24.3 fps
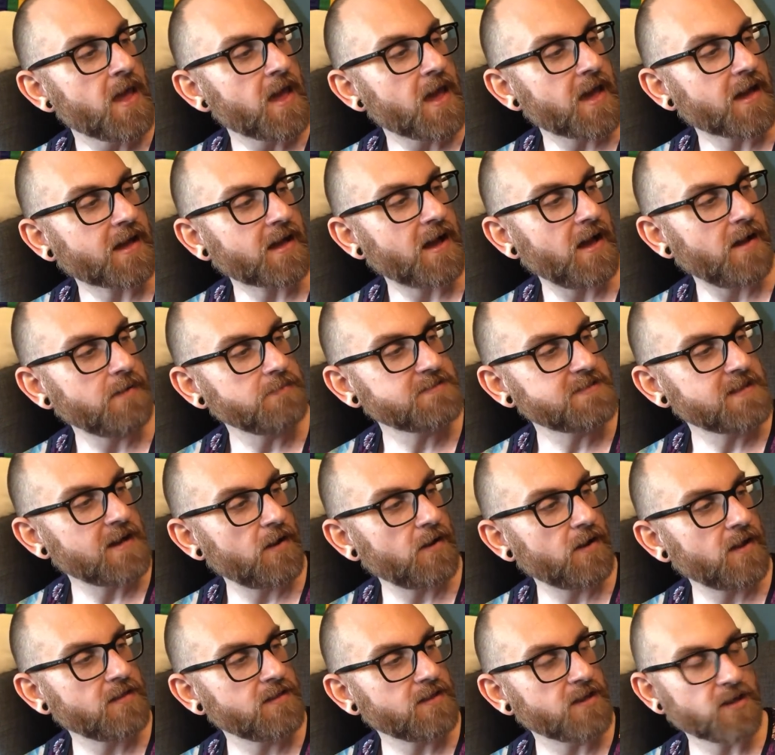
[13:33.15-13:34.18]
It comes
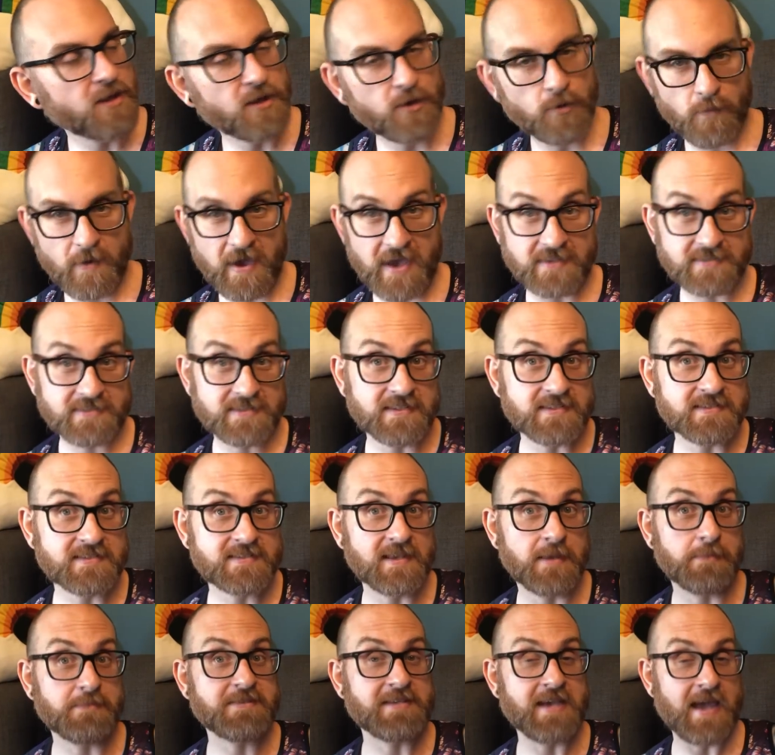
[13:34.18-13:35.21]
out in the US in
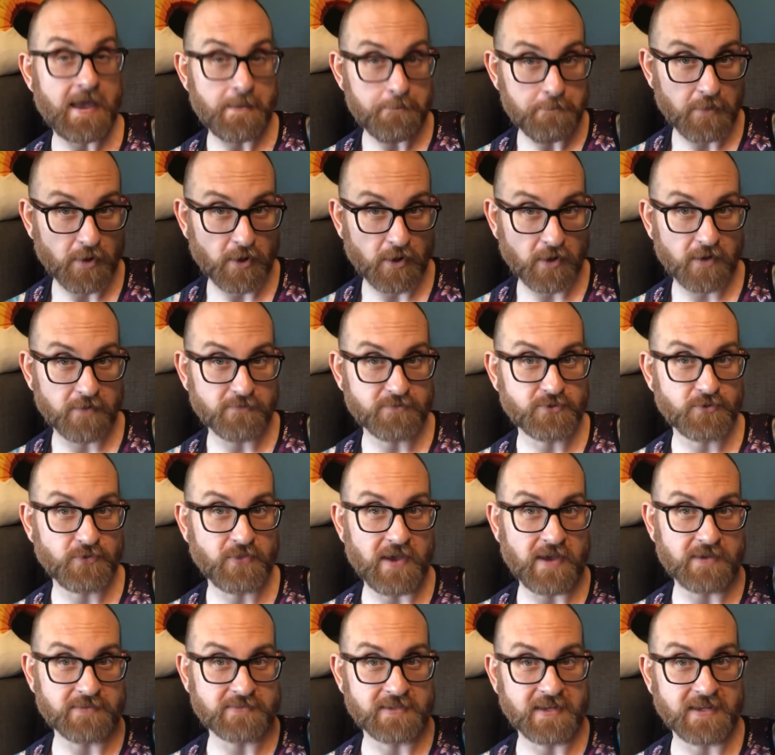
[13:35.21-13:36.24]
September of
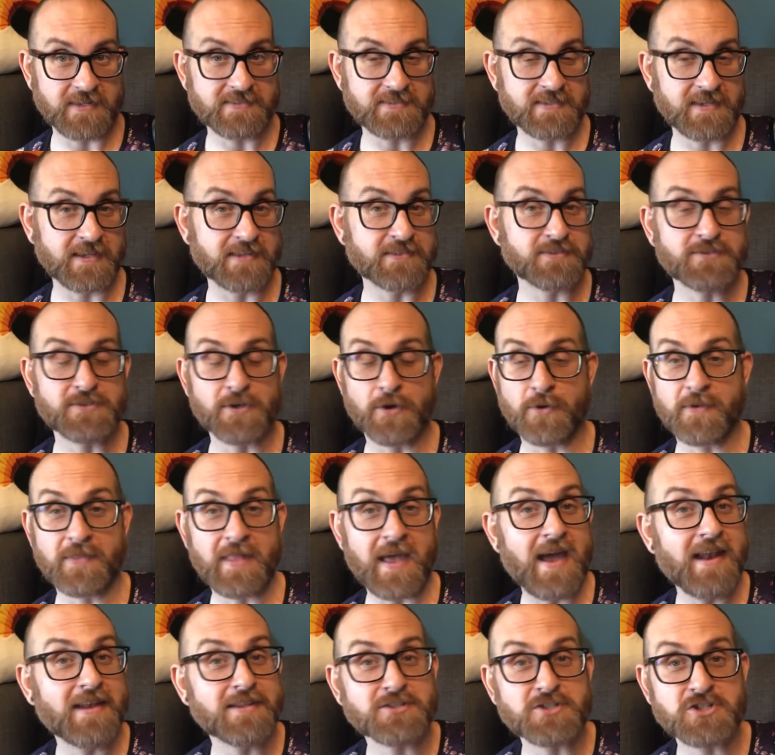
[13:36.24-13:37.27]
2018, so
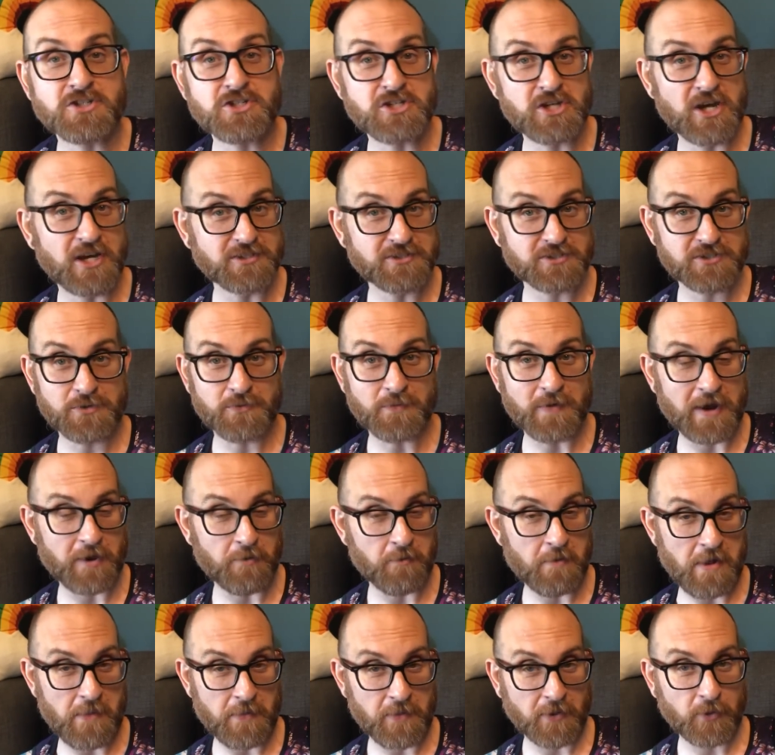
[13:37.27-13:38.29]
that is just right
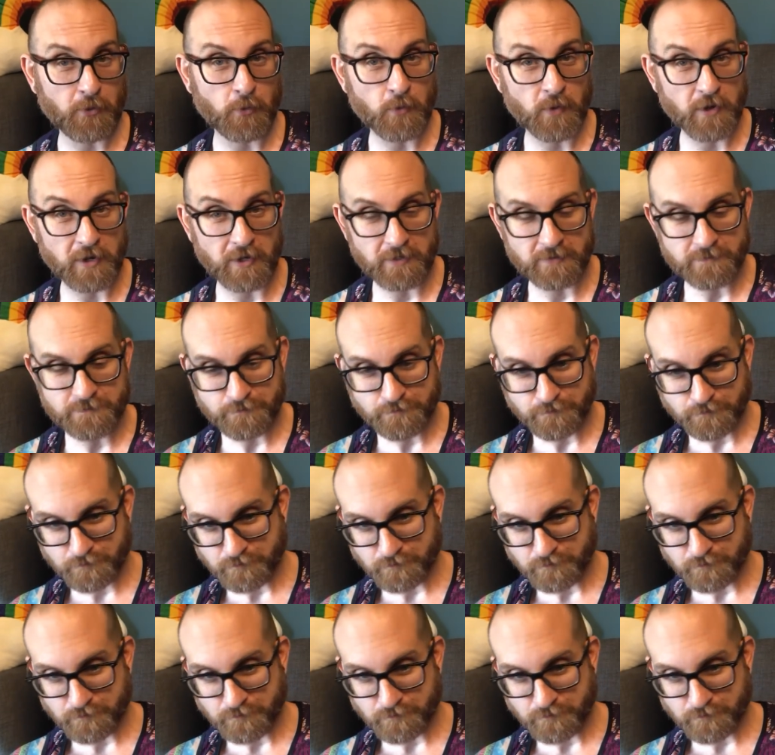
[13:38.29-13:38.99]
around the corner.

=======

## PROMPT
Return the entries above exactly and in full; do not include images.

## OUTPUT OF THE TASK
24.3 fps
[13:33.15-13:34.18]
It comes
[13:34.18-13:35.21]
out in the US in
[13:35.21-13:36.24]
September of
[13:36.24-13:37.27]
2018, so
[13:37.27-13:38.29]
that is just right
[13:38.29-13:38.99]
around the corner.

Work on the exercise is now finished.